START Source information

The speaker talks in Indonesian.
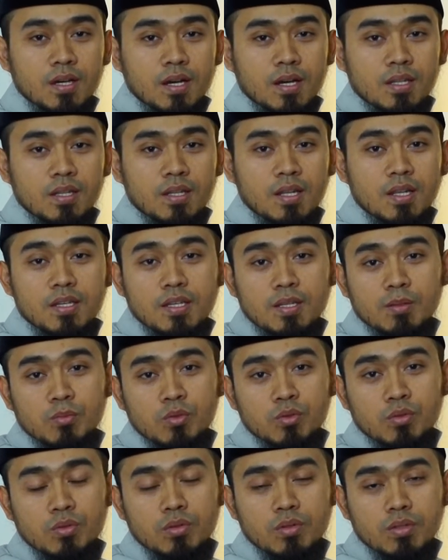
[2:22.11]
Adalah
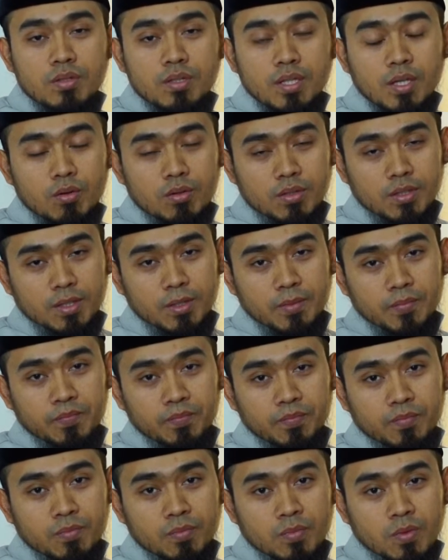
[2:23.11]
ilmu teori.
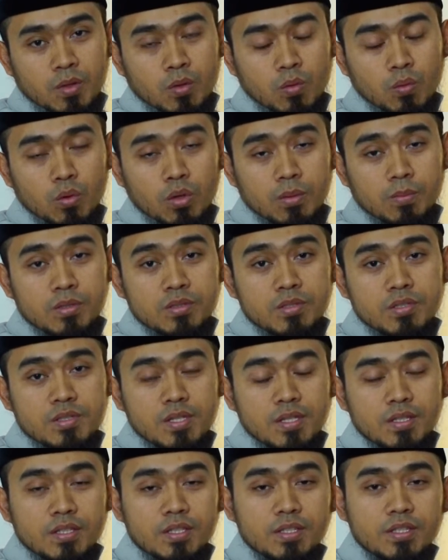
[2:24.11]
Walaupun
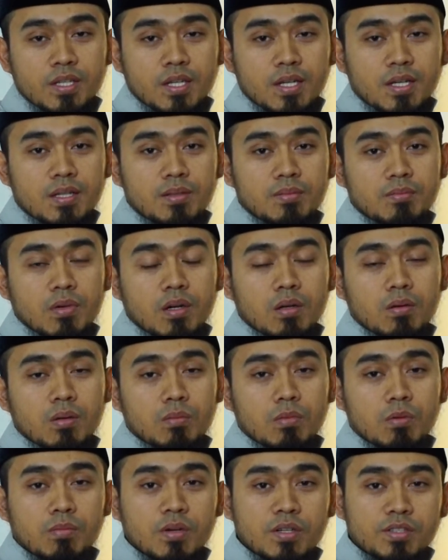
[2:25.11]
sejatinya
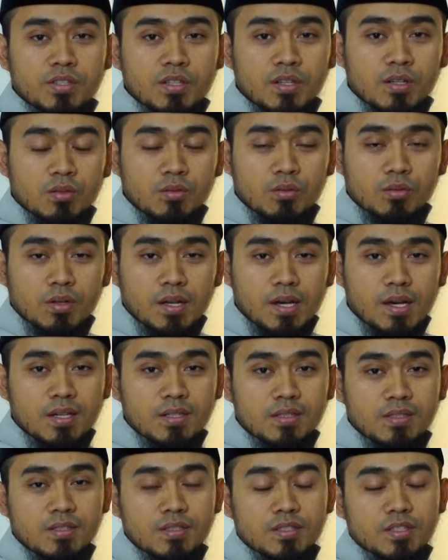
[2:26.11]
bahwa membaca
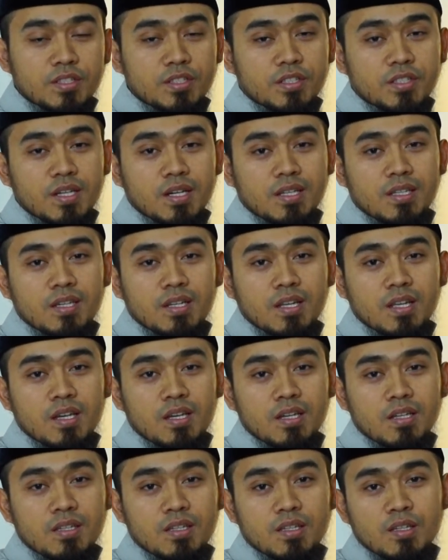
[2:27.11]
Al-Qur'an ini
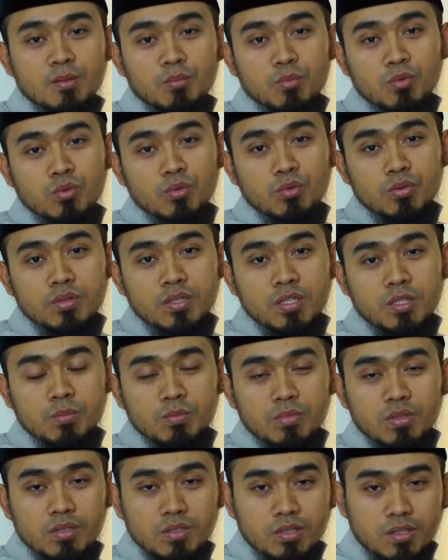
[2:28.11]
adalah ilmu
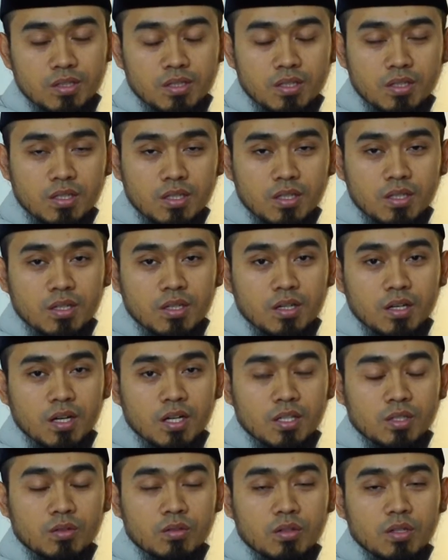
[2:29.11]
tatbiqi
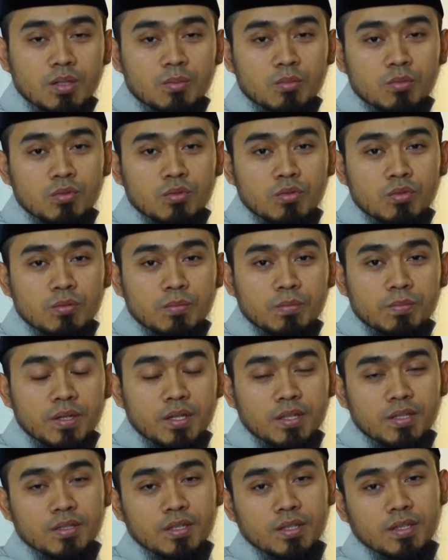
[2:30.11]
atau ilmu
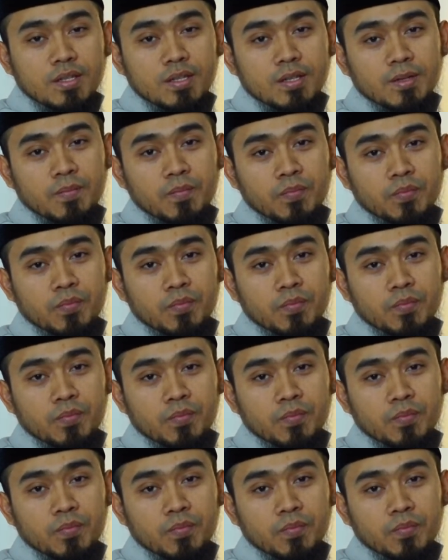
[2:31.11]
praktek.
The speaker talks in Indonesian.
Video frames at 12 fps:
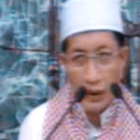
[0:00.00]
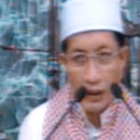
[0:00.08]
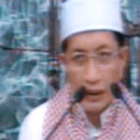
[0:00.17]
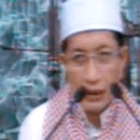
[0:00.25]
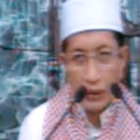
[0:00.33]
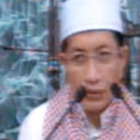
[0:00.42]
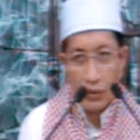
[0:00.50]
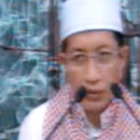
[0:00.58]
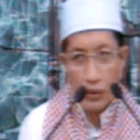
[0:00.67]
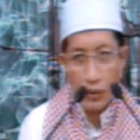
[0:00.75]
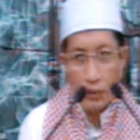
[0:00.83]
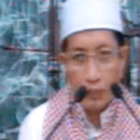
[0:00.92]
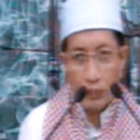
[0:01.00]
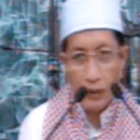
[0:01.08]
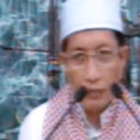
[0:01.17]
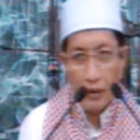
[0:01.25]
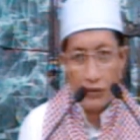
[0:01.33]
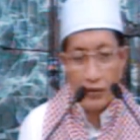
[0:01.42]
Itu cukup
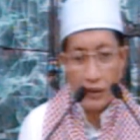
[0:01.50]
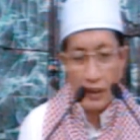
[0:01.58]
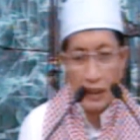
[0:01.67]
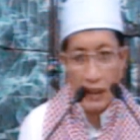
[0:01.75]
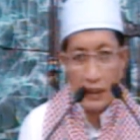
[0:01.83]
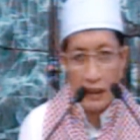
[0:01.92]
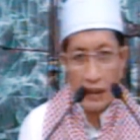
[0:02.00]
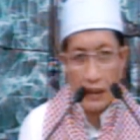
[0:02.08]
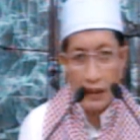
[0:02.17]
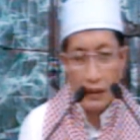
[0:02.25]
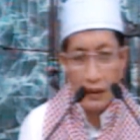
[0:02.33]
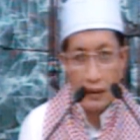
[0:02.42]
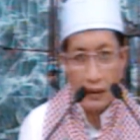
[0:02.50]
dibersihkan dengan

END Source information

— To do —
Please copy out the entries above exactly as they appear, but skip their images.

— Written response —
The speaker talks in Indonesian.
[2:22.11]
Adalah
[2:23.11]
ilmu teori.
[2:24.11]
Walaupun
[2:25.11]
sejatinya
[2:26.11]
bahwa membaca
[2:27.11]
Al-Qur'an ini
[2:28.11]
adalah ilmu
[2:29.11]
tatbiqi
[2:30.11]
atau ilmu
[2:31.11]
praktek.
The speaker talks in Indonesian.
Video frames at 12 fps:
[0:00.00]
[0:00.08]
[0:00.17]
[0:00.25]
[0:00.33]
[0:00.42]
[0:00.50]
[0:00.58]
[0:00.67]
[0:00.75]
[0:00.83]
[0:00.92]
[0:01.00]
[0:01.08]
[0:01.17]
[0:01.25]
[0:01.33]
[0:01.42]
Itu cukup
[0:01.50]
[0:01.58]
[0:01.67]
[0:01.75]
[0:01.83]
[0:01.92]
[0:02.00]
[0:02.08]
[0:02.17]
[0:02.25]
[0:02.33]
[0:02.42]
[0:02.50]
dibersihkan dengan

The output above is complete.